とはいえ当時のわたしはK-POPオタクであり、三度の飯よりライブのお金が最優先だったので、800円の化粧水を買うことすら躊躇していた。だから、本を買うことにあまりお金を割けずにいた。しばらくして「大学の図書館があるじゃん」と気づき、無料で本を借りれることから今まで手は出していなかった新書なども読むようになった。

その頃、卒業後どうするのかという友達との会話で「東京にある大型の書店で働いてみたいな」と言った時、「ああゆう場所で働く人って、本当に本が好きな人じゃないと無理そう。専門書とかそうゆうの読んでそう」と言われて、「確かに・・・」となったのを覚えてる。

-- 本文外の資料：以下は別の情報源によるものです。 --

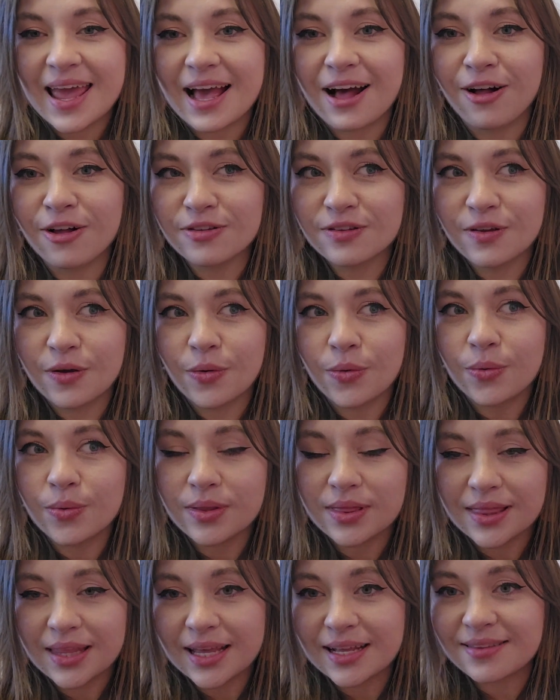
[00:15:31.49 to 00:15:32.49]
Also,
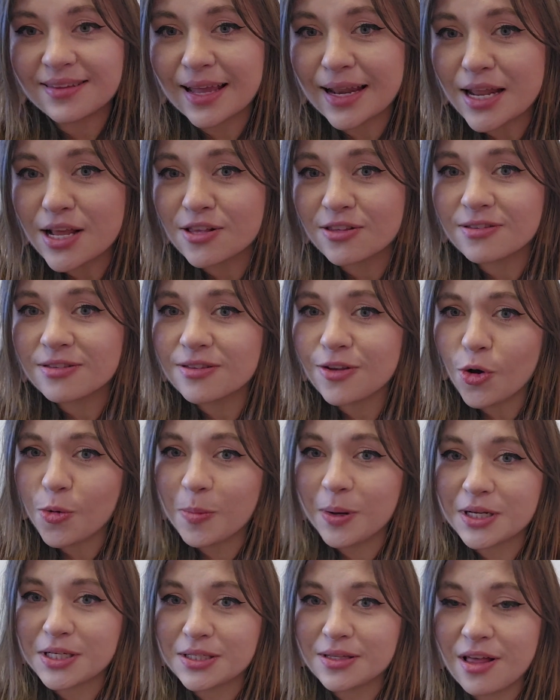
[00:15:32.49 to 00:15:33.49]
it's getting so
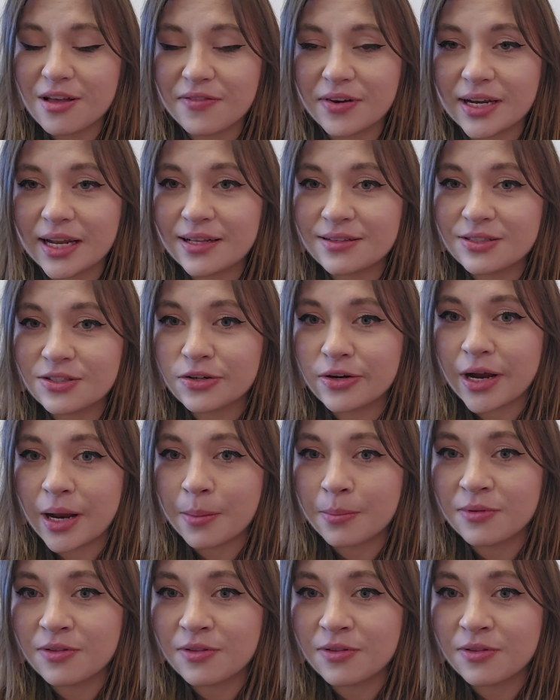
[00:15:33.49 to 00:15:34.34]
much love on Instagram,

その頃のわたしは、周りよりは本を読む人ではあったけど、本が好きです!とか読書家です!とは言えなかった。書店に置いてある2000円以上もするものを買って読むことはなかったし、わたしが普段読んでいたものは誰もが知っているようなものばかりで珍しさもないもので、なぜかそれに対してすごく「こんなレベルで本好きと言ってはいけない」なんて思っていた。

卒業して手にするお金が得たのと同時にK-POPから離れたことや旅行になかなか行けない環境になったことをきっかけに、本にかけるお金が大学生の頃とは比べ物にならなくなった。本屋にいき、本を選び、それを読む。その行為が当たり前になっていった。今までなら、「高いから」と思っていた文芸書も「高くても、読みたいから」買うようになった。

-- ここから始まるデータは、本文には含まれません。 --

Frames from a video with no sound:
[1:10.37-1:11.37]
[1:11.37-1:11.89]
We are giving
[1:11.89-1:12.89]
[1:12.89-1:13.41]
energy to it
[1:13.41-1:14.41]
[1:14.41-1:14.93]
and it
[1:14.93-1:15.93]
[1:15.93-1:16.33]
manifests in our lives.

本を読めば読むほど、自分の世界が広がる感覚があった。恥ずかしながら、小中高と真剣に勉強をした記憶がなく、別のこと(ゲームや音楽など)に情熱と時間を注いでいたので、この頃にようやく「何かを学ぶ楽しさ」を知り始めた。

自分の中で「本好き」な人たちや「読書家」な人たちは、分厚い難しそうな本を読んでいて、平台に何冊も陳列されているような本ではなく、あまり知られていないような本を読む人たちだと思っていた。実際、そうゆう人たちがごまんといるし、そうした人たちが読んだ本の情報を流してくれるおかげで新たな本を知ることもできる。

でも、だからといって、自分が本好きではないのかとなると、違う。今ならはっきり、自分は本が好きだと言える。自分の赴くままに本を手に取って、それを読む。そしてその時間がなにより幸せな時間で、本屋にいる時間が至福のひと時。十分すぎるくらい、本が好きじゃないか。

ご飯を食べるみたいに、本を読む。

その本がどんなものであっても、そこに優劣はないんじゃないか。

本を読むことにさえ、私は他人の目を気にしていたんだな、と今思う。

他人がどうであれ、自分が楽しくそれに熱中できているなら、それでいい。それがいい。好きって気持ちは、何よりも強い。


本が好きで、本屋が好きだから、

もっともっと、本を読むひとたちが増えていってほしいと思う。本を読む楽しさを知ってほしいと思う。わたしのように、なにか一つのきっかけがあればいい。物事は、「きっかけ」があるかないか、な気がする。いろんな「きっかけ」に出逢いたい。いろんな世界を知りたい。自分が見ることのできる世界を、広げたい。だから、本でその「きっかけ」を作っていく。


もっともっと、この業界が盛り上がってくれることを、願う。